New York Mets right-hander Jacob deGrom entered his start on Tuesday with a 2.66 ERA (fourth in NL among qualified starters), 214 strikeouts (tops in the league), and a 1.02 WHIP — tied for third in the NL with his counterpart, Washington’s Max Scherzer (2.46 ERA), and the third horse in the NL Cy Young race, Los Angeles’ Hyun-Jin Ryu (2.35 ERA).
From June 1 through his last start (August 29 versus Cubs; four runs over seven innings), deGrom led the NL in ERA (2.04), FIP (2.27), and wins above replacement (4.3; FanGraphs) with 11.63 strikeouts and 1.78 walks per nine innings, respectively. Simply awesome.
Coming off of a sub-Jake-standard outing, deGrom and the Mets — four games out of a wild-card spot heading into the contest — were surely looking forward to a cleaner day at the office for their ace.
DeGrom allowed a one-out double to Asdrubal Cabrera in the first then fell victim to a terrific swing via Juan Soto on a first-pitch 91 MPH changeup — high-and-outside, no less — that nearly left the park, hitting the wall in left-center, just over a leaping Brandon Nimmo, to give the Nats an early 1-0 lead. Gotta tip your cap to a piece of hitting like that.

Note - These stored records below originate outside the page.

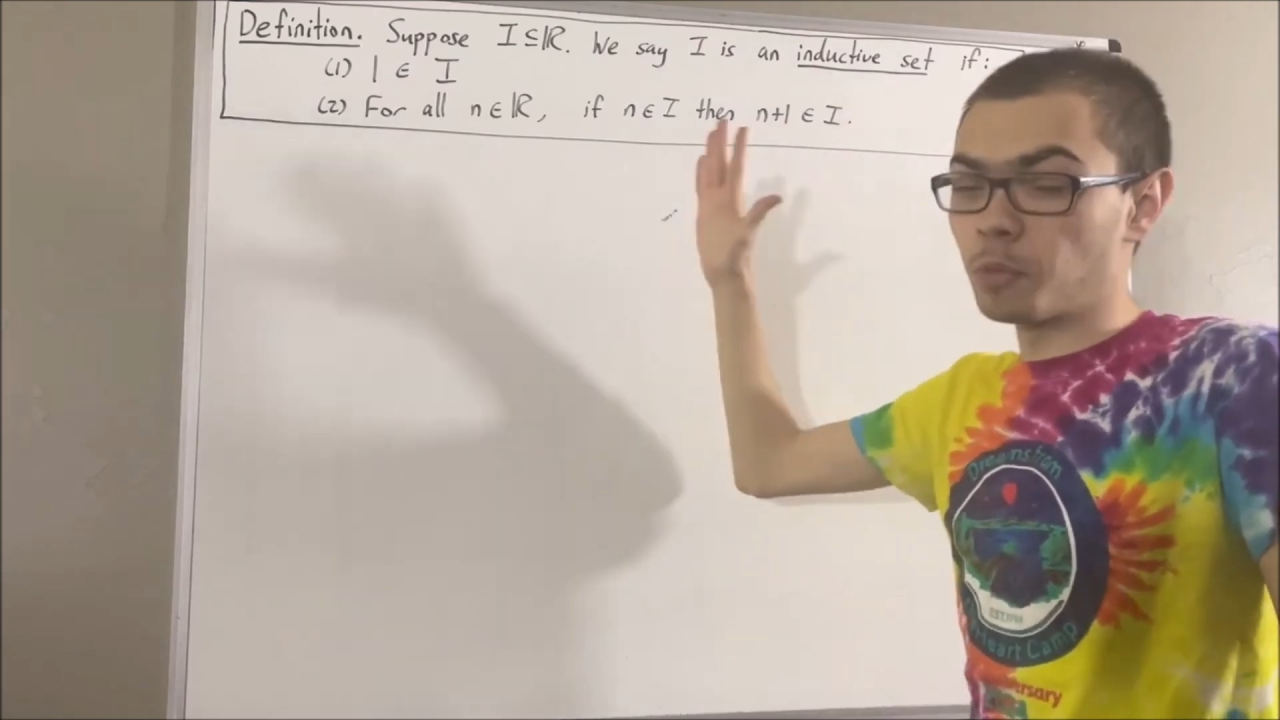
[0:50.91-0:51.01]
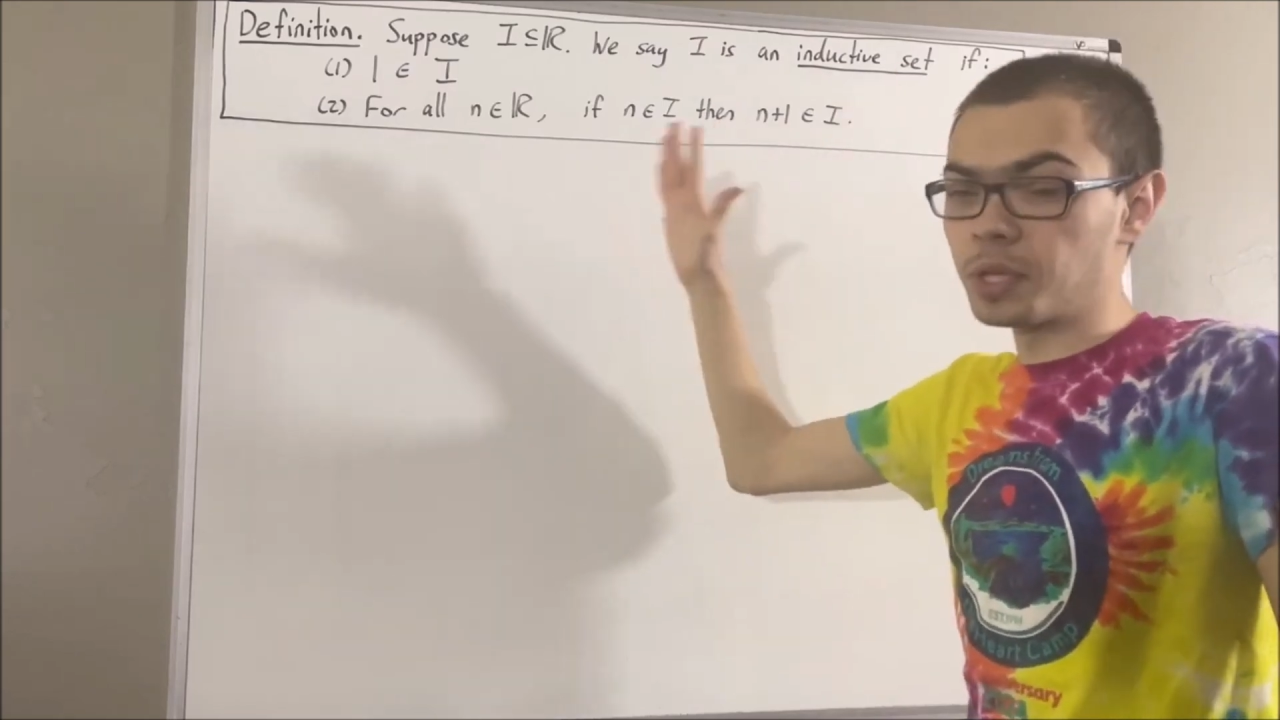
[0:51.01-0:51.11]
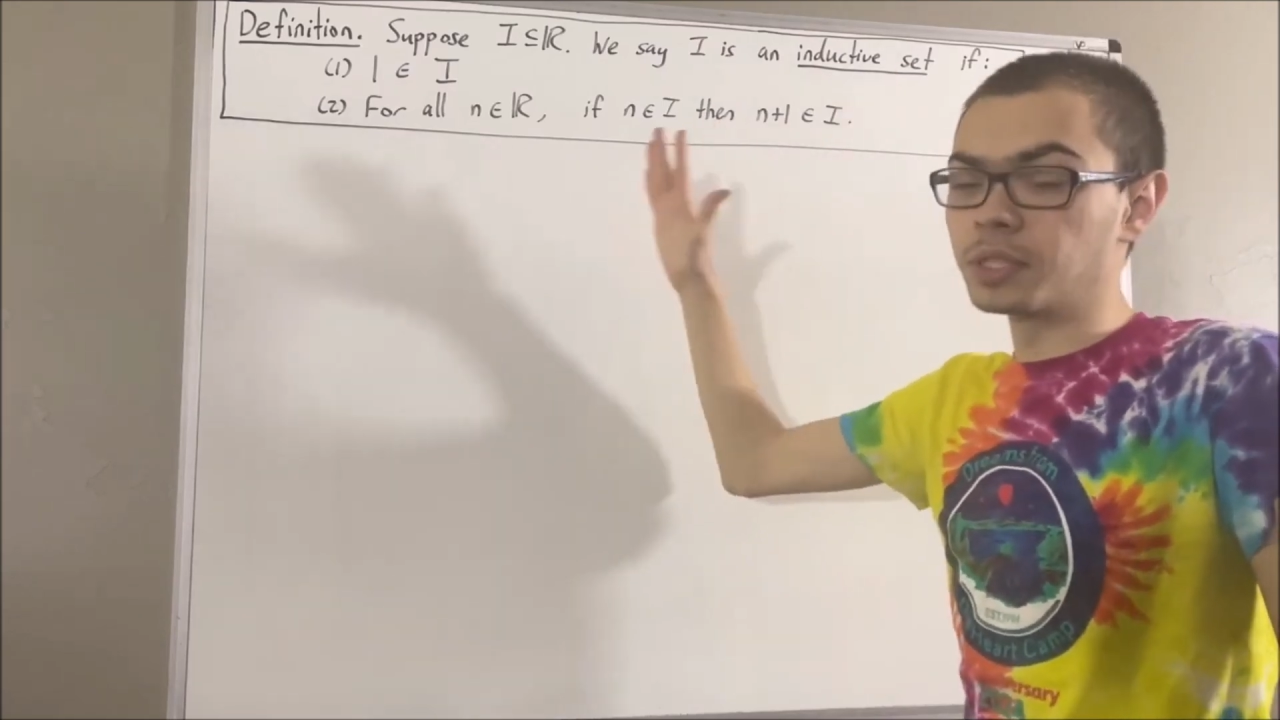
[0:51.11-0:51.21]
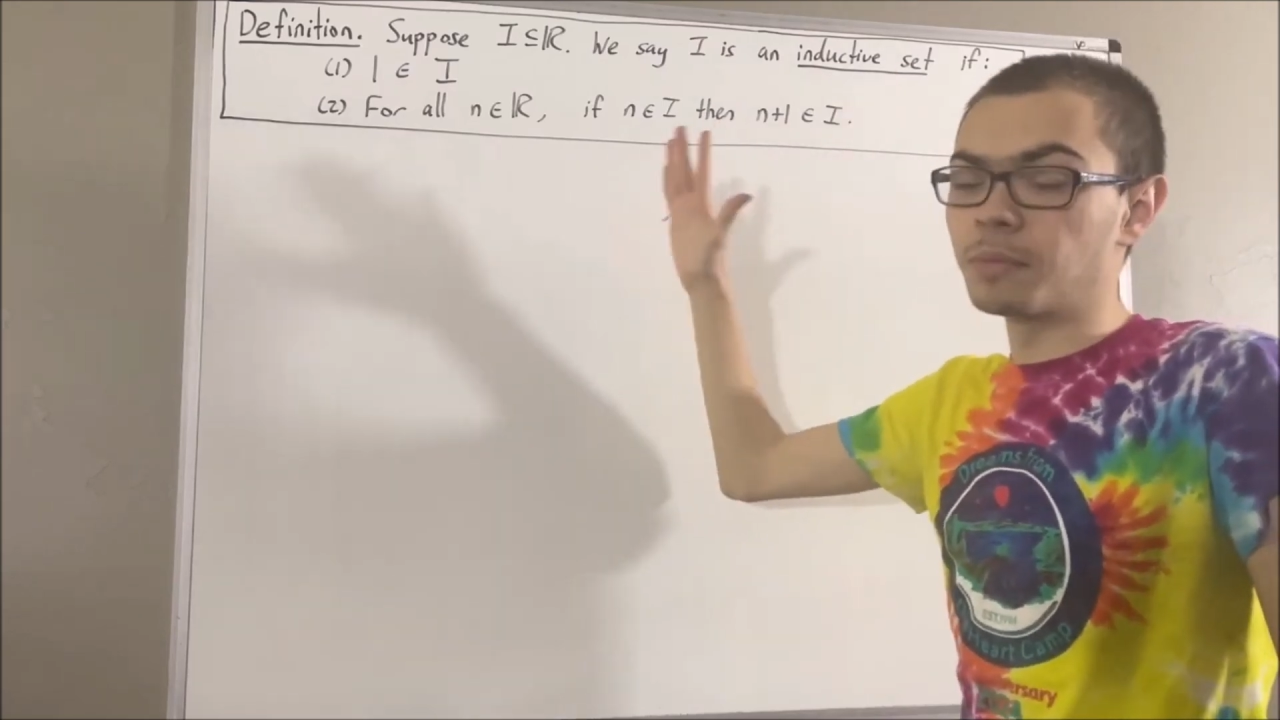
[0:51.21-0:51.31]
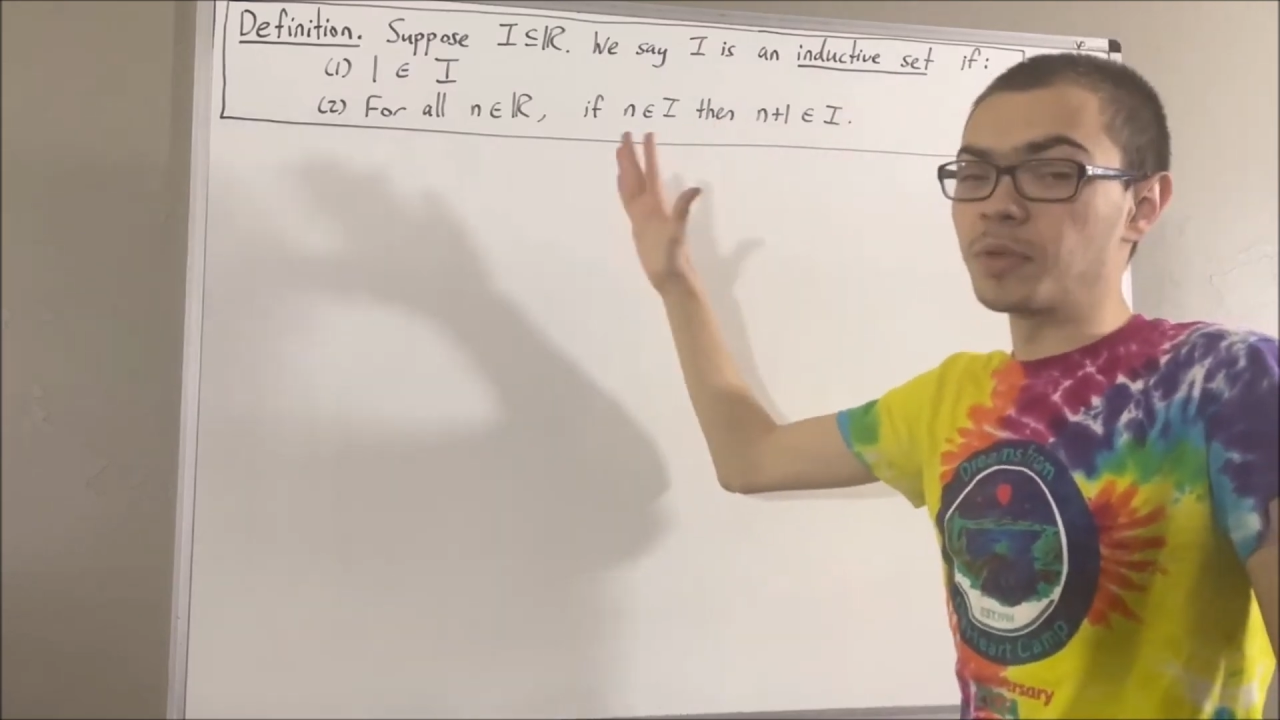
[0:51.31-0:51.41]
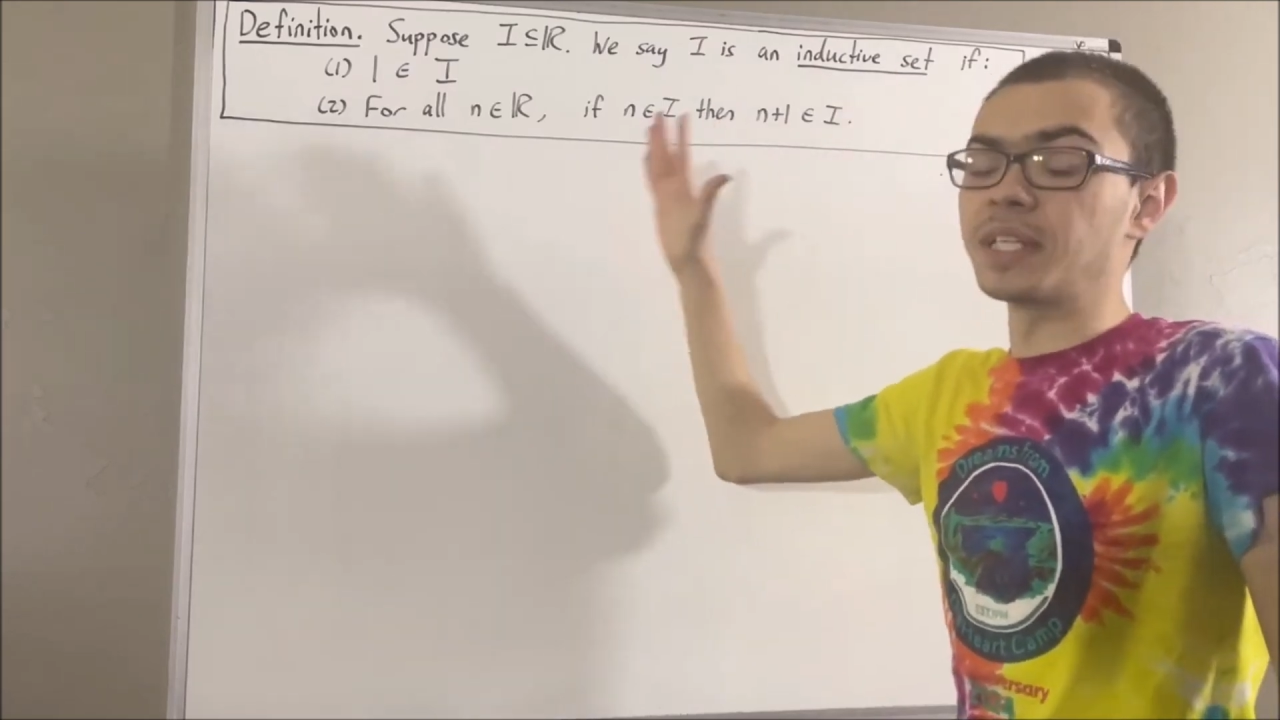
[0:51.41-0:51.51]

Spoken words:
real numbers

After striking out Gerardo Parra on a disgusting lower-zone curve (side note: after seeing a combination of four 96-98 MPH four-seamers and a 93 MPH slider, not even Ted Williams couldn’t have touched this deuce — woof), deGrom allowed a two-out double to Victor Robles but punched out Scherzer to close out the second unscathed.
Trea Turner singled on the first pitch he saw in the third and Cabrera drew a walk, but deGrom induced a 5-4-3 double play via Rendon and got Soto to line out (first-pitch swinging again; notice a pattern here?) to escape the jam.
The Mets got to Scherzer for four in the top of the fourth (Wilson Ramos RBI single, extending his hit streak to 26 games; Brandon Nimmo RBI sacrifice fly; Joe Panik two-run homer) giving deGrom an uncharacteristically comfortable cushion of run support to work with.
Matt Adams went down swinging at a gorgeous changeup to start the fourth and Parra got caught looking at a high-zone, 98 MPH four-seamer to end the frame, and deGrom worked around a leadoff walk to Robles in a scoreless fifth.
The Nationals struck back in the sixth, stringing together a Soto hit-by-pitch and back-to-back singles from Adams and Kurt Suzuki (Adams’ baserunning blunder held him to one base) to cut the Mets’ lead to 4-2, but deGrom got Parra to ground into a 4-6-3 double play to end the frame (thanks, Matt Adams).
DeGrom walked Andrew Stevenson with one out in the seventh but benefitted from a terrific diving grab via Nimmo on a Turner liner and struck out Cabrera on a 3-2 changeup to leave him stranded.
At 95 pitches heading into the eighth, a 5-2 lead courtesy of Jeff McNeil‘s 18th home run of the season in the top of the frame, and a fully-rested bullpen waiting in the wings, Mets skipper Mickey Callaway elected to stick with his ace facing the heart of Washington’s order.
Naturally, Rendon led off the inning with a softly-hit single and Soto crushed a 443-foot home run to right-center, cutting the Mets’ lead to one run and ending deGrom’s evening after 100 pitches (64 strikes; 12 whiffs, 17 called strikes).
Seth Lugo closed out the frame, and, despite a five-run ninth powered by Nimmo (solo homer), McNeil (two-run single), and Pete Alonso (two-run homer; no. 44) and a 10-4 lead going into the bottom half of the frame, the Mets’ bullpen allowed seven to cross the plate and lost, 11-10.
With his four earned runs allowed over seven innings on Tuesday (eight hits, six strikeouts, three walks), Jacob deGrom’s ERA increased from 2.66 to 2.76. Even on a night when Jake didn’t have his upper-echelon stuff, it was enough. Unfortunately, the relief corps couldn’t shut the door. Onward and upward.